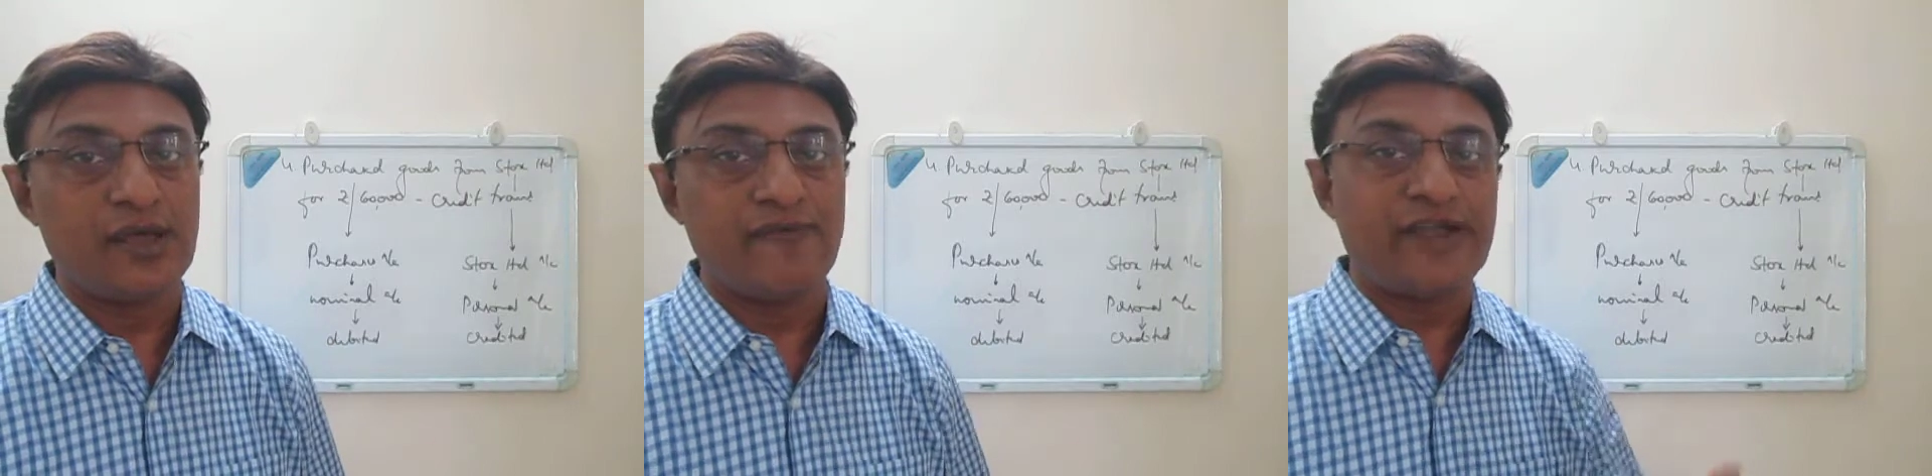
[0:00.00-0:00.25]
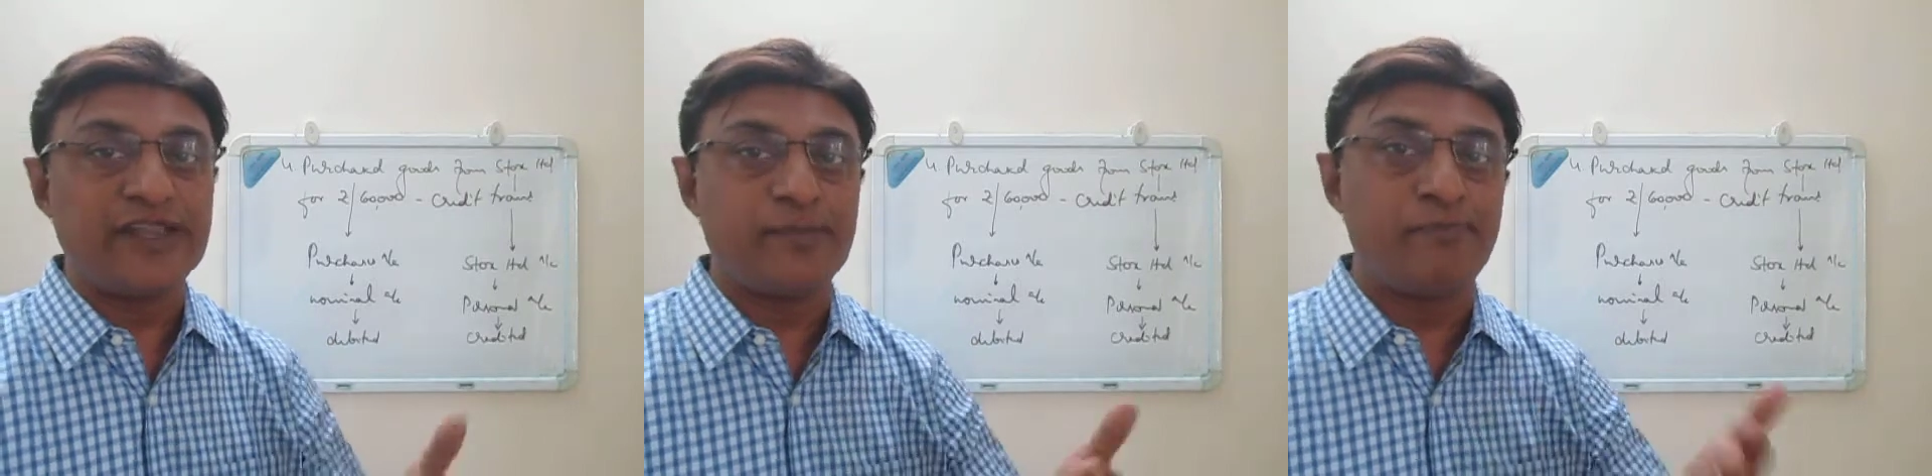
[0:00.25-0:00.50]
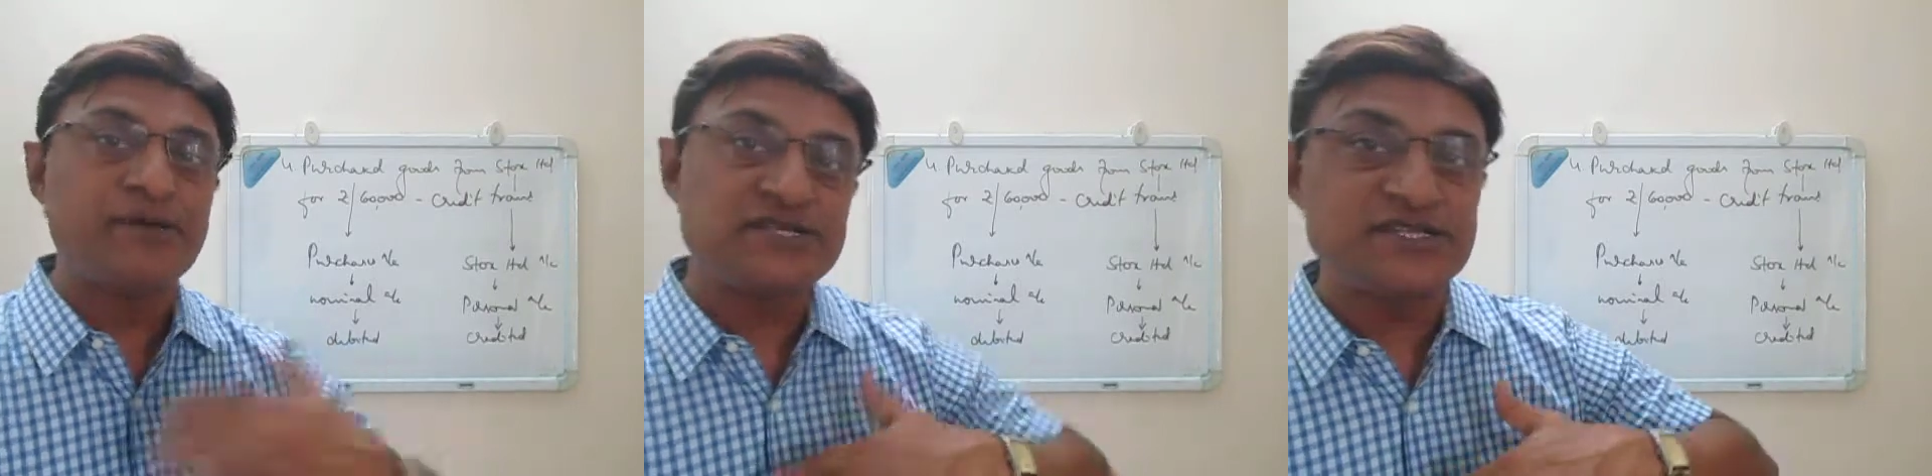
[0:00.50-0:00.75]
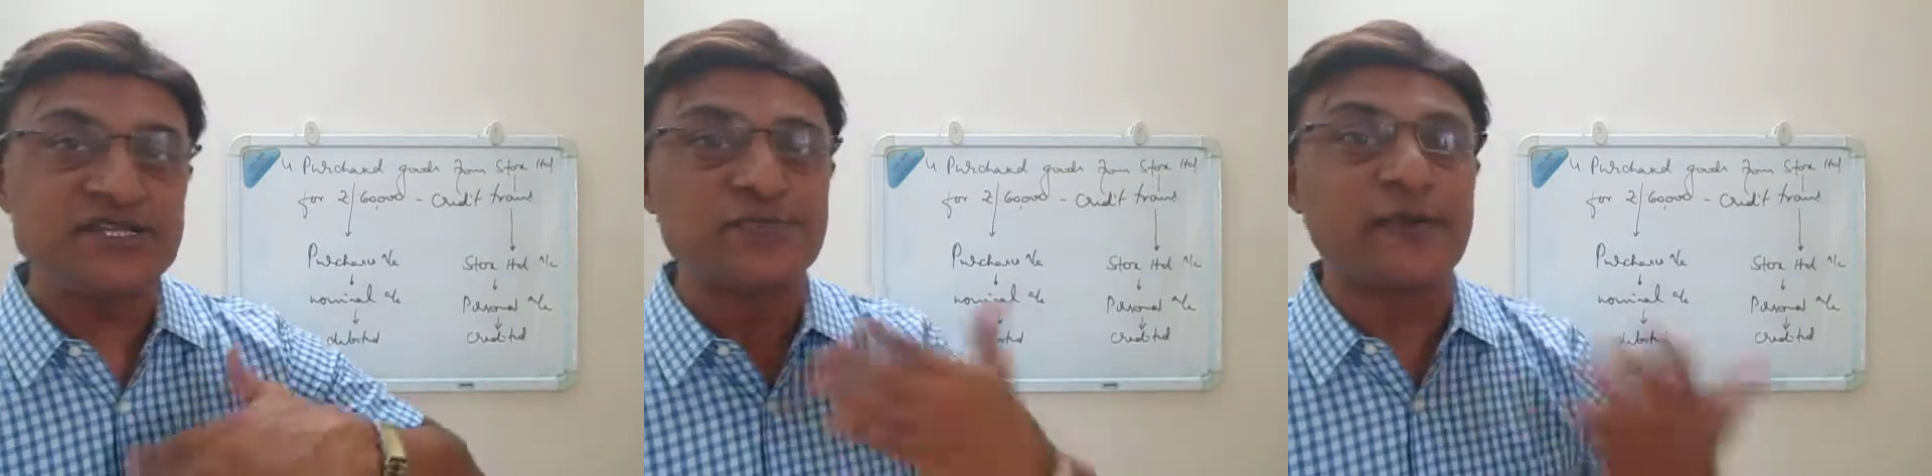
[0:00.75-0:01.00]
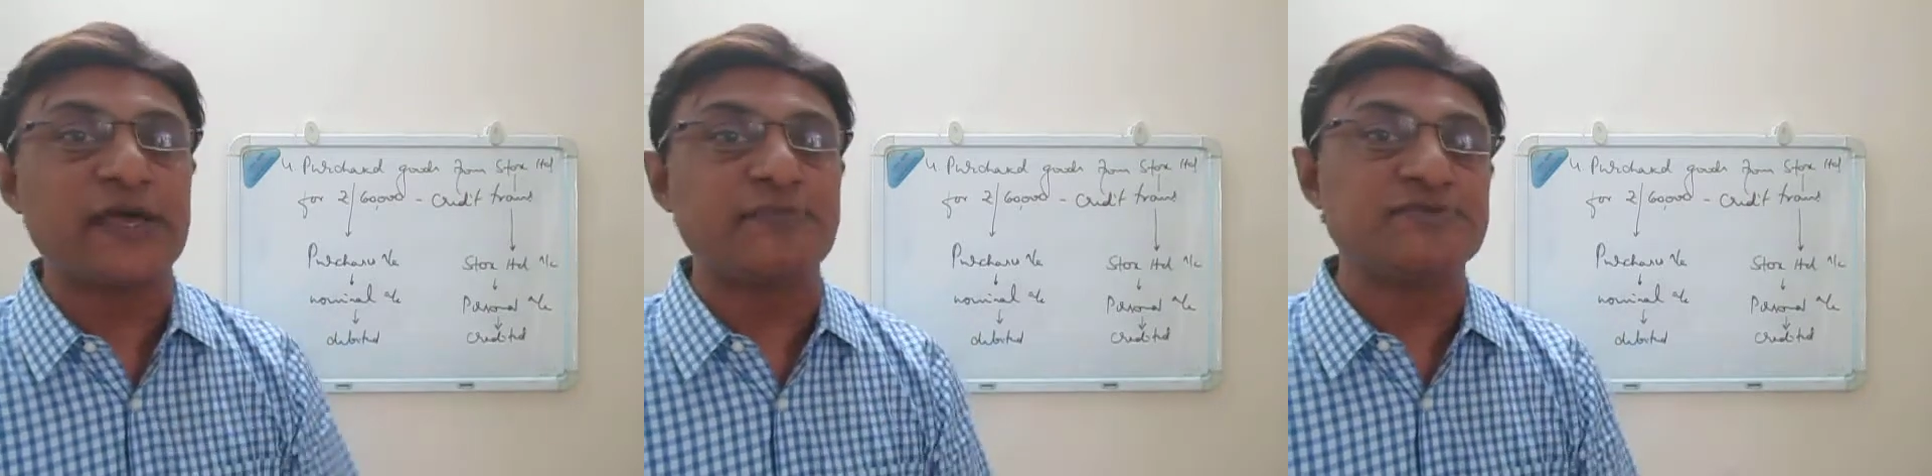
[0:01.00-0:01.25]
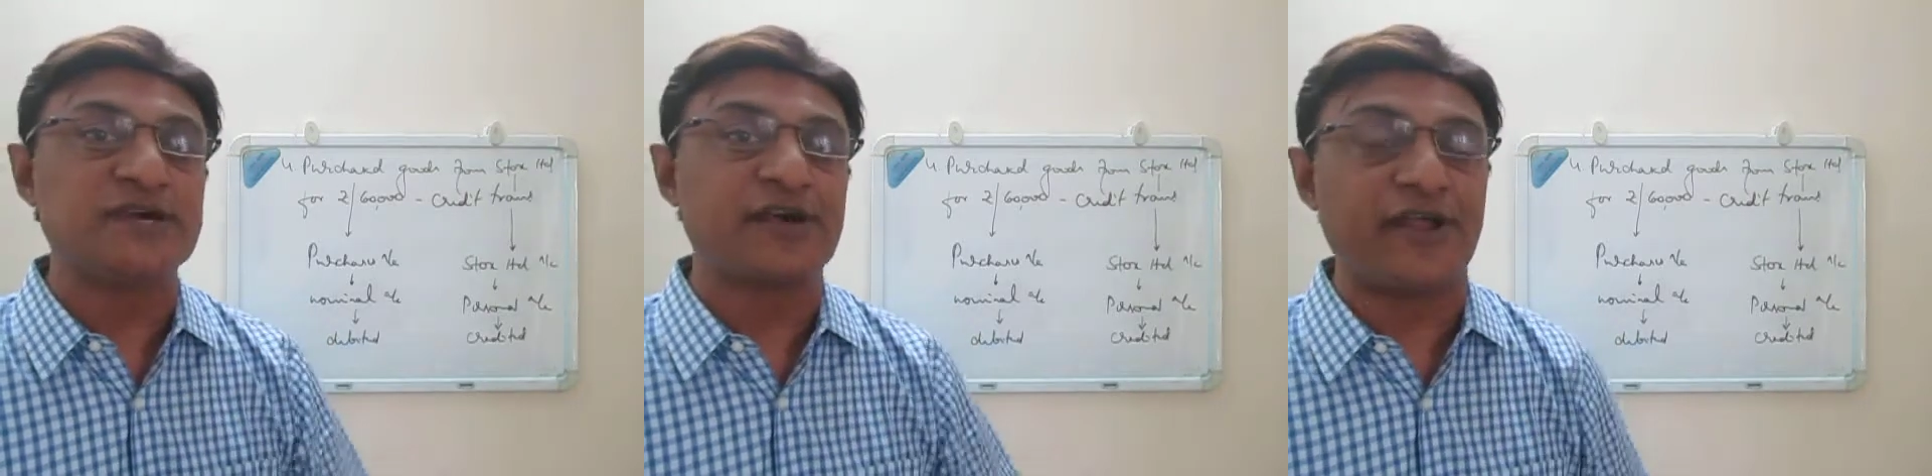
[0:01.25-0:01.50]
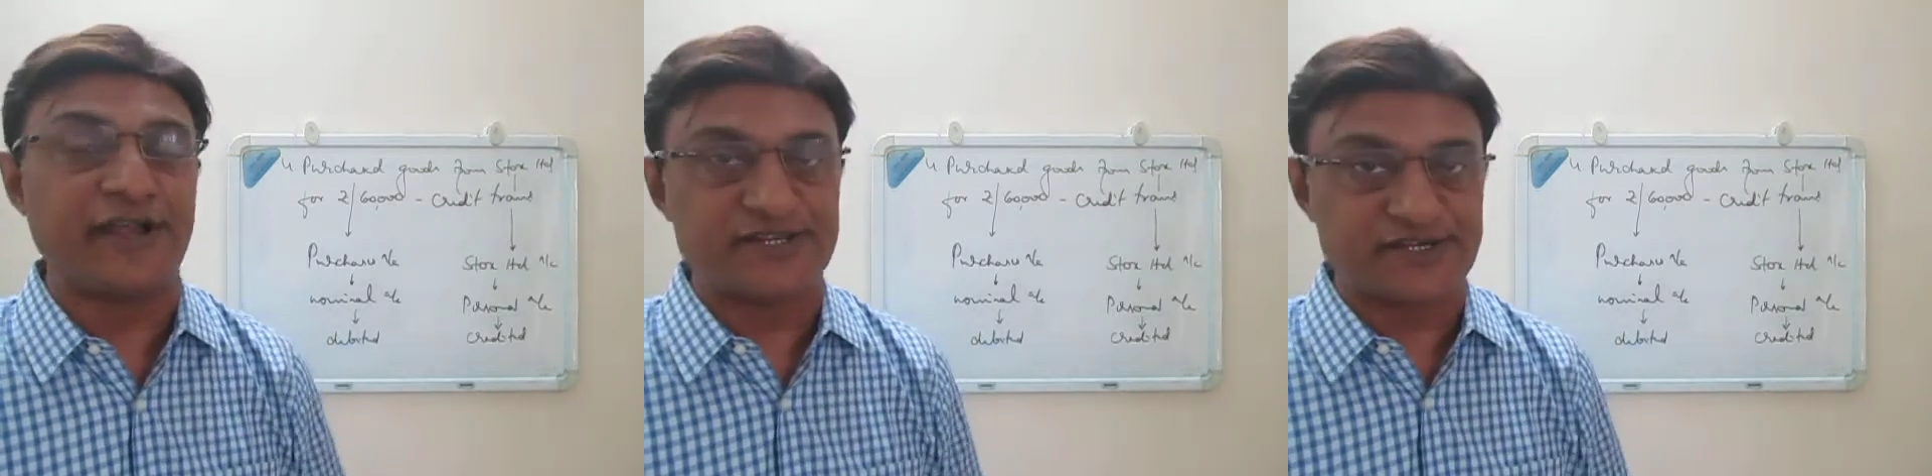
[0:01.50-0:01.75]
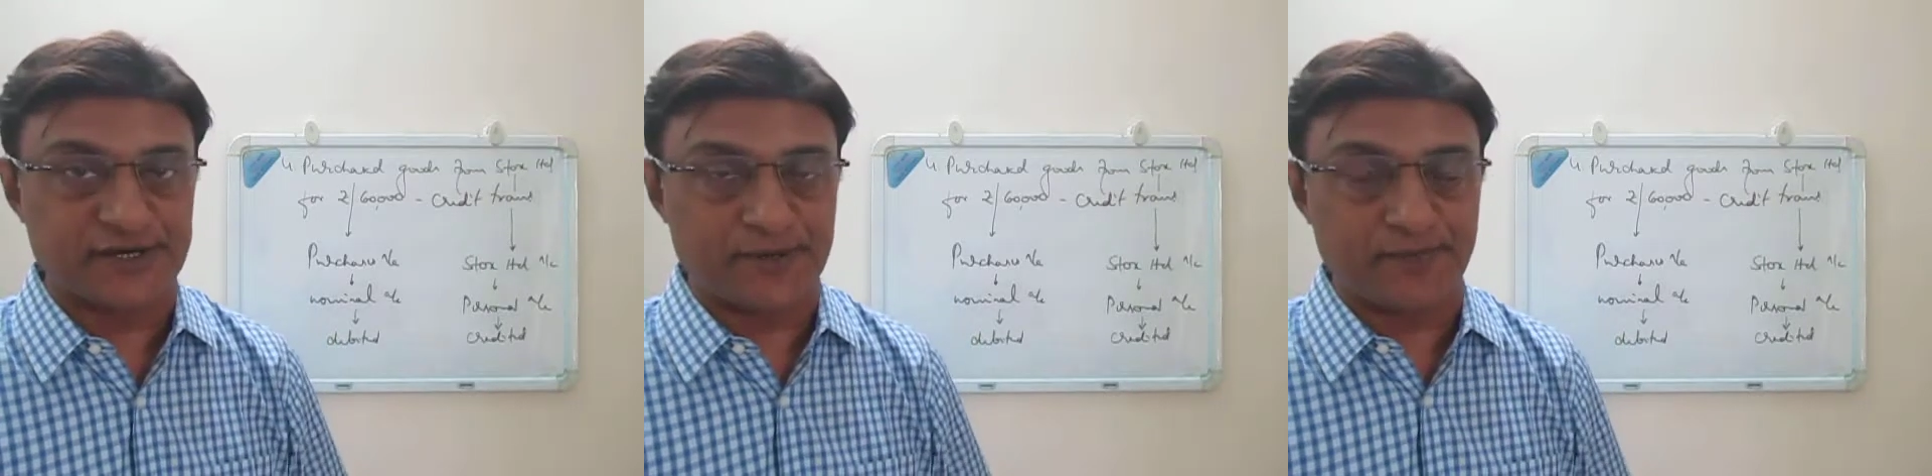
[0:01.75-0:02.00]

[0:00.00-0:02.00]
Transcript: where the business becomes a creditor.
● ● ● ● ● ● ●
Problem statement
The output must match, line for line, the span from the line containing "[0:00.25-0:00.50]" through the end of the data, with the pictures removed.

The answer
[0:00.25-0:00.50]
[0:00.50-0:00.75]
[0:00.75-0:01.00]
[0:01.00-0:01.25]
[0:01.25-0:01.50]
[0:01.50-0:01.75]
[0:01.75-0:02.00]

[0:00.00-0:02.00]
Transcript: where the business becomes a creditor.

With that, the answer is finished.